> **Activity**
Take the records below and set down exactly the lines from the one with "(3.60 s to 4.50 s)" to the one with "[0:25.46-0:26.36]", ends included; do not copy the pictures.

Recorded data
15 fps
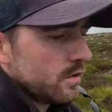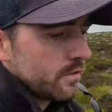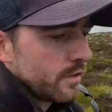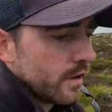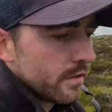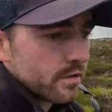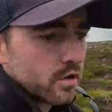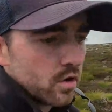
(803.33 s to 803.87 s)

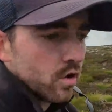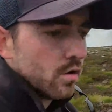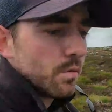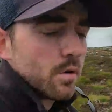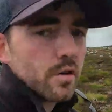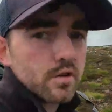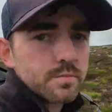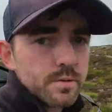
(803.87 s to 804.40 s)
5
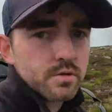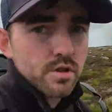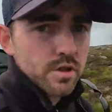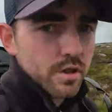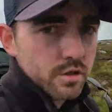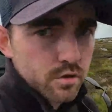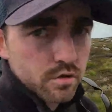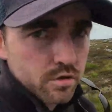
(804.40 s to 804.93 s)
kilometres between
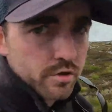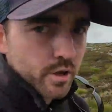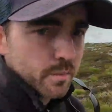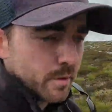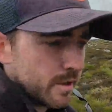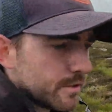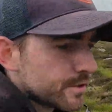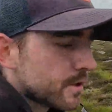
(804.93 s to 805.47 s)
the two
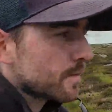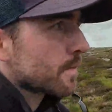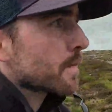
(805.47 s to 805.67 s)
summits.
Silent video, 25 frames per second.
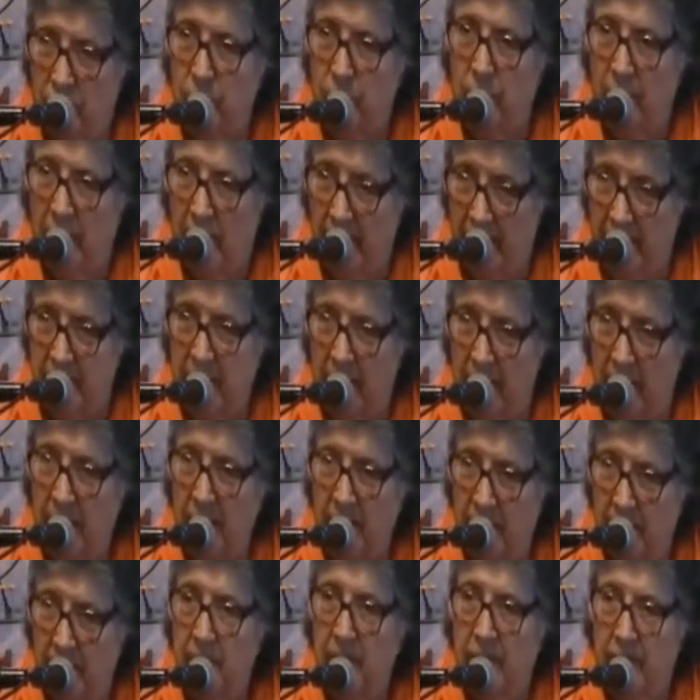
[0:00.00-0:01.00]
body
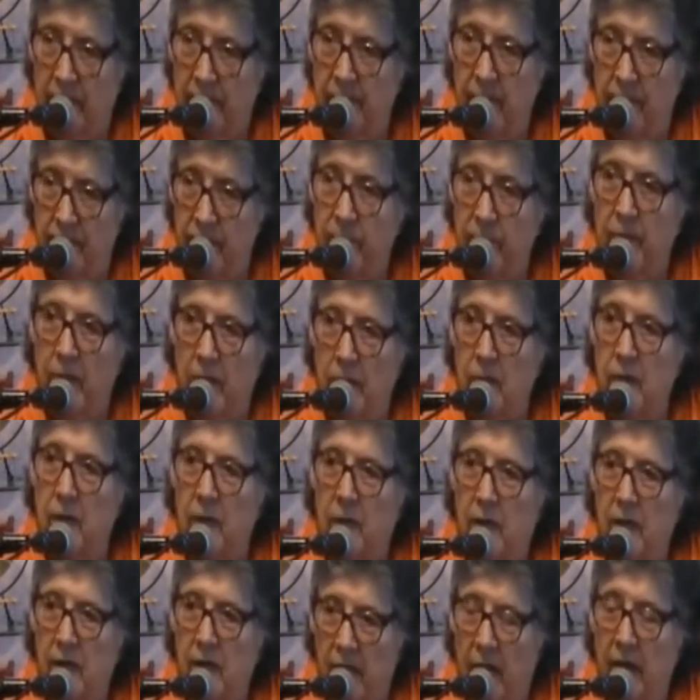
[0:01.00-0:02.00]

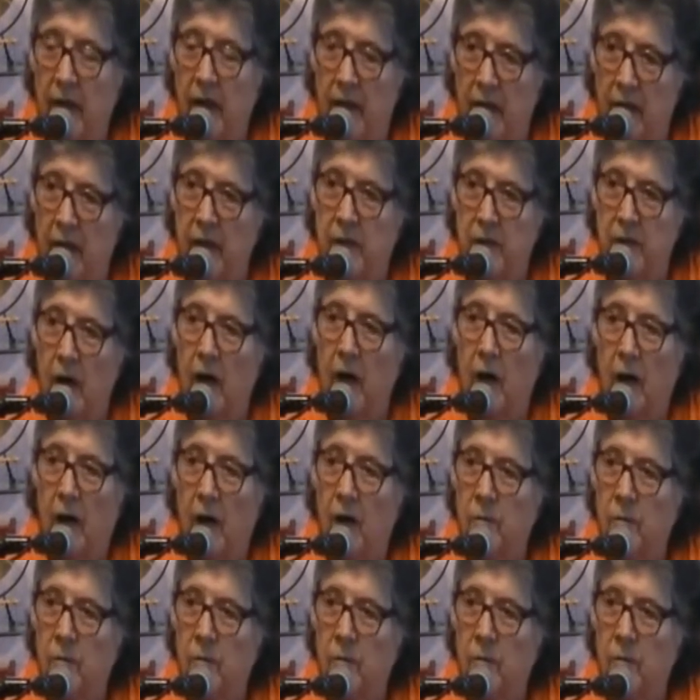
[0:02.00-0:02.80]
and our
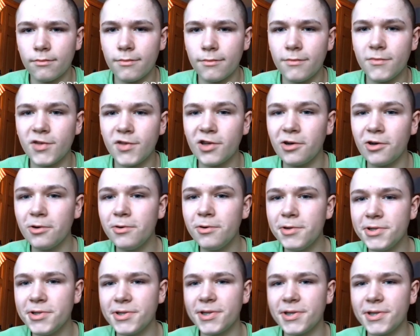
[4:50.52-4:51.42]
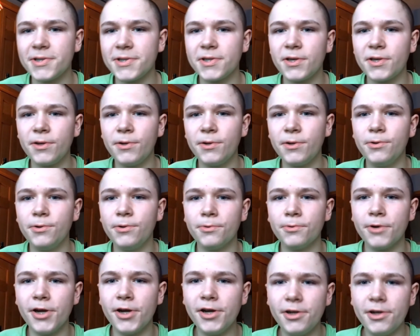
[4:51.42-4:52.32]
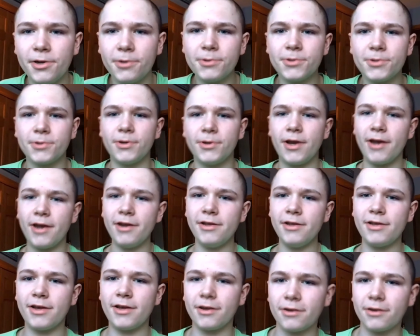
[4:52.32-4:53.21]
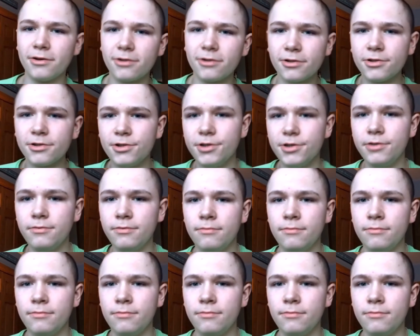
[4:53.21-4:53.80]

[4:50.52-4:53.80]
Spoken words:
It's always nice getting new radios or any technology.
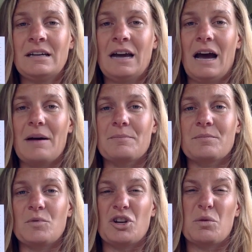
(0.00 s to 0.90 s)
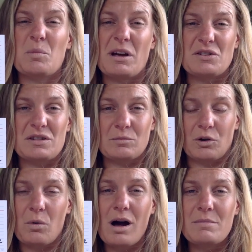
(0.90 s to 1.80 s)
We might do some
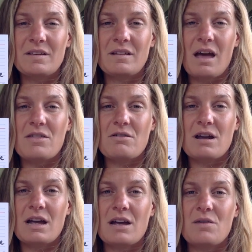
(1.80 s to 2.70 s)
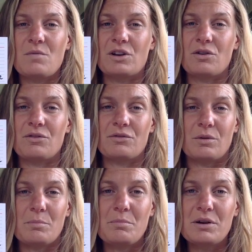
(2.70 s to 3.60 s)
requirements gathering, we go through
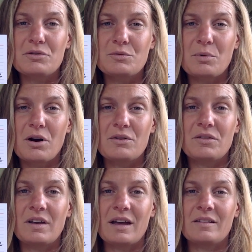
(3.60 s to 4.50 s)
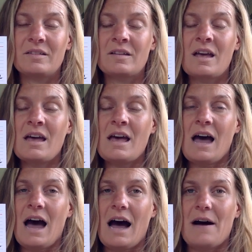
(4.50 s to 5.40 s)
a build process,
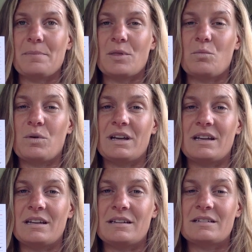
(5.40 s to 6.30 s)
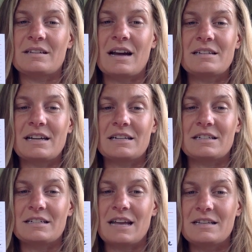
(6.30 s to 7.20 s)
we start to get into
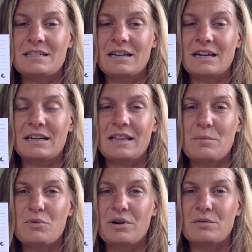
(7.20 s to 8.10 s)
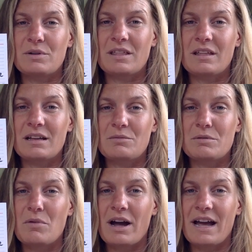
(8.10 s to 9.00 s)
testing, and at that point we think we
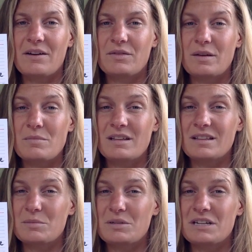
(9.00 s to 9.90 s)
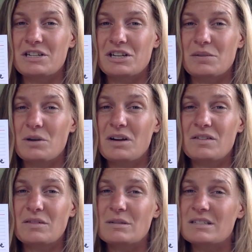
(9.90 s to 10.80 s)
might have something that potentially works,
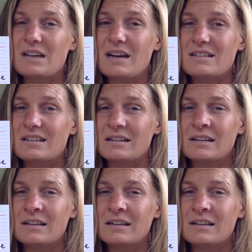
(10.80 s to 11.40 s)
so we start to,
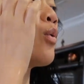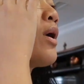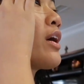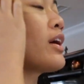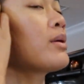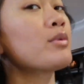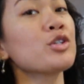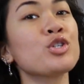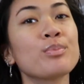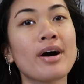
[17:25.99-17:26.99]
Welcome
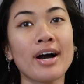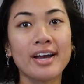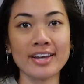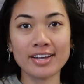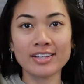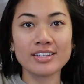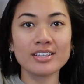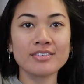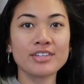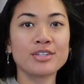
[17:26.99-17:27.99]
to my
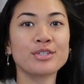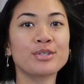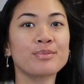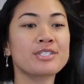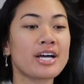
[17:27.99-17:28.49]
living room,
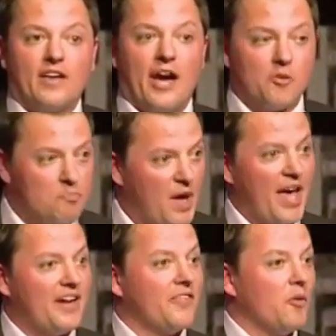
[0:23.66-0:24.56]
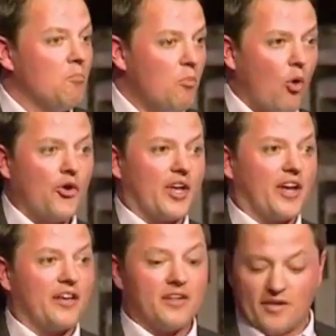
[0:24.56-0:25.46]
out of bed in the
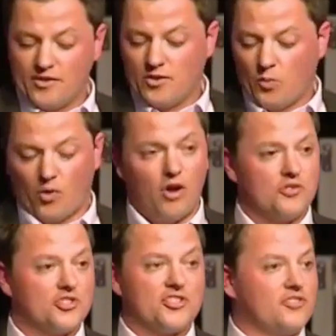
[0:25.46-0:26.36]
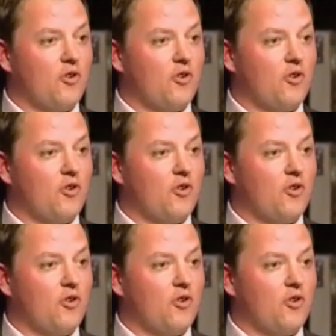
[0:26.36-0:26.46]
morning, we're all just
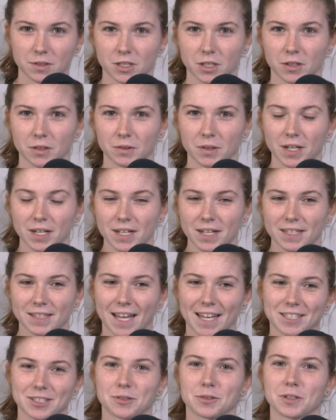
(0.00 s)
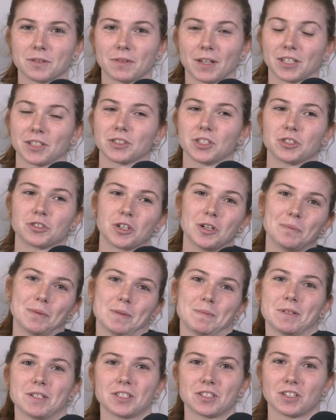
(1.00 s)
So that's sort of like the Trump
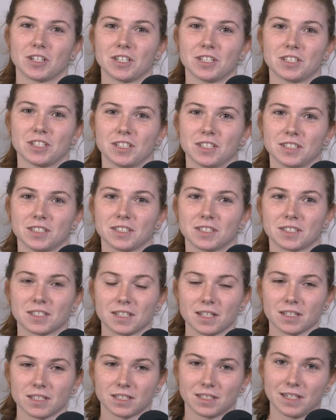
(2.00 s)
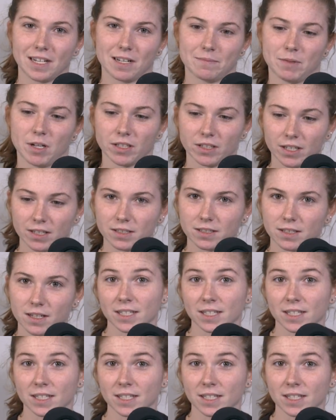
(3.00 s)
administration's stamp on this.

> **Written answer**
(3.60 s to 4.50 s)
(4.50 s to 5.40 s)
a build process,
(5.40 s to 6.30 s)
(6.30 s to 7.20 s)
we start to get into
(7.20 s to 8.10 s)
(8.10 s to 9.00 s)
testing, and at that point we think we
(9.00 s to 9.90 s)
(9.90 s to 10.80 s)
might have something that potentially works,
(10.80 s to 11.40 s)
so we start to,
[17:25.99-17:26.99]
Welcome
[17:26.99-17:27.99]
to my
[17:27.99-17:28.49]
living room,
[0:23.66-0:24.56]
[0:24.56-0:25.46]
out of bed in the
[0:25.46-0:26.36]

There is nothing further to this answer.